REQUIRED ACTION | Repeat the records exactly. Leave out the pictures.

RECORDED INFORMATION |
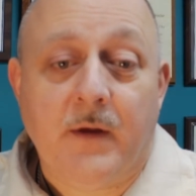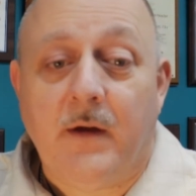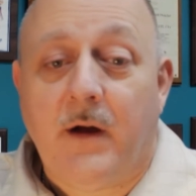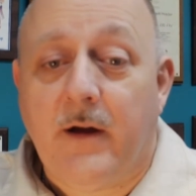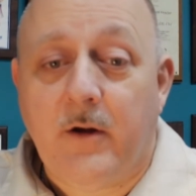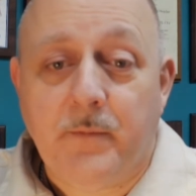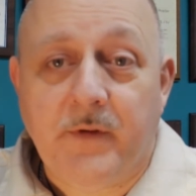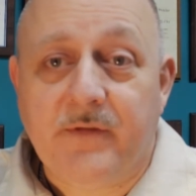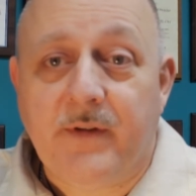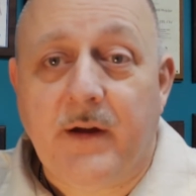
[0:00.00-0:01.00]
I hope
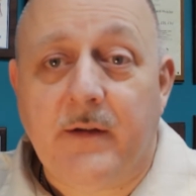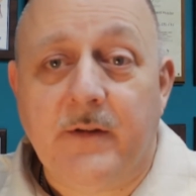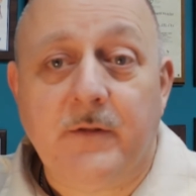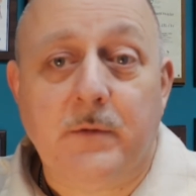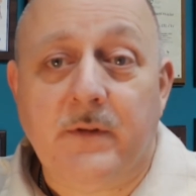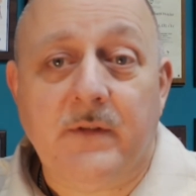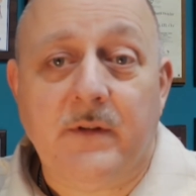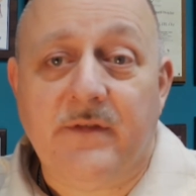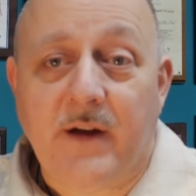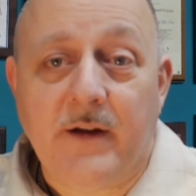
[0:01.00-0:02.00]
this was
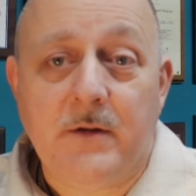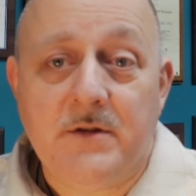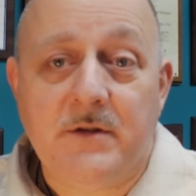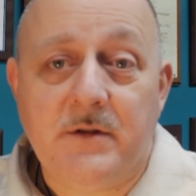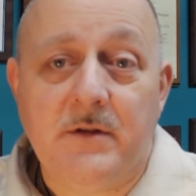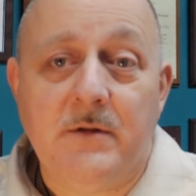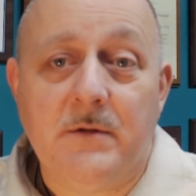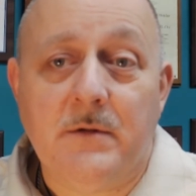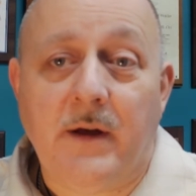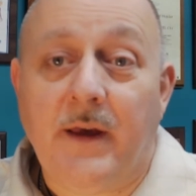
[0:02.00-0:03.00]
of value to
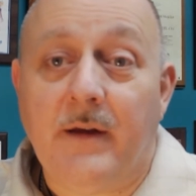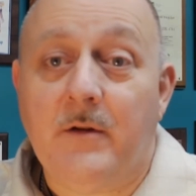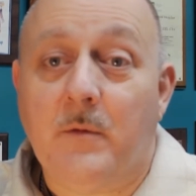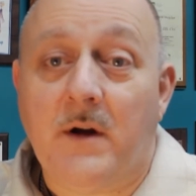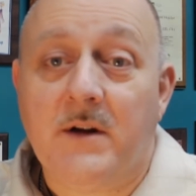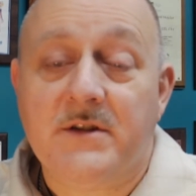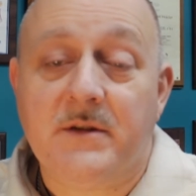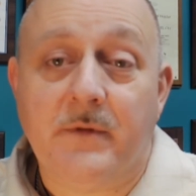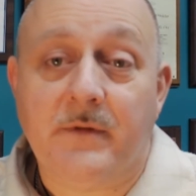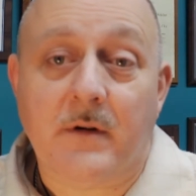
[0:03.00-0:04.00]
you, and you'll watch
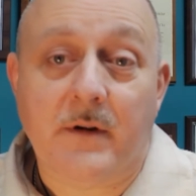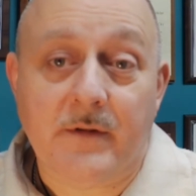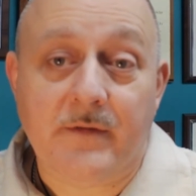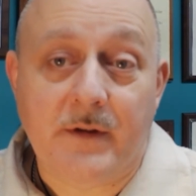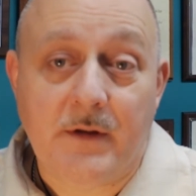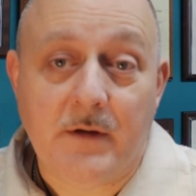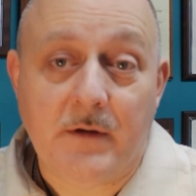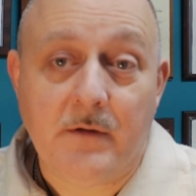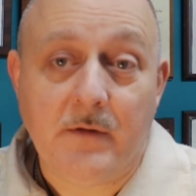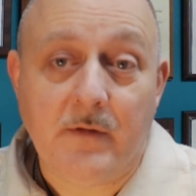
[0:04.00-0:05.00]
some of our other
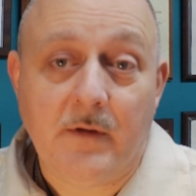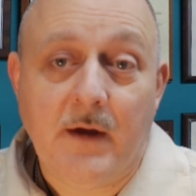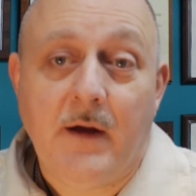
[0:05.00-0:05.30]
videos.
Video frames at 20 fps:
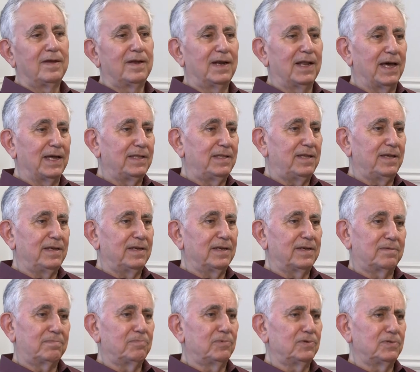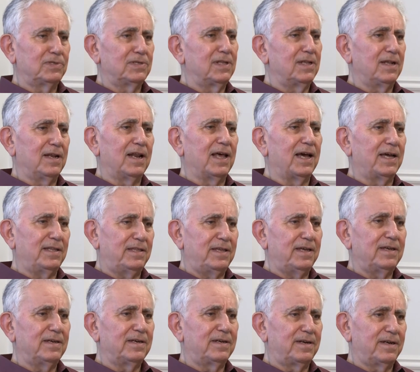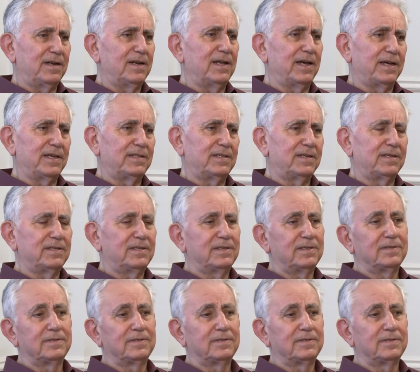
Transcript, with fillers: Lighting, mostly lighting related.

WORKED SOLUTION |
[0:00.00-0:01.00]
I hope
[0:01.00-0:02.00]
this was
[0:02.00-0:03.00]
of value to
[0:03.00-0:04.00]
you, and you'll watch
[0:04.00-0:05.00]
some of our other
[0:05.00-0:05.30]
videos.
Video frames at 20 fps:
Transcript, with fillers: Lighting, mostly lighting related.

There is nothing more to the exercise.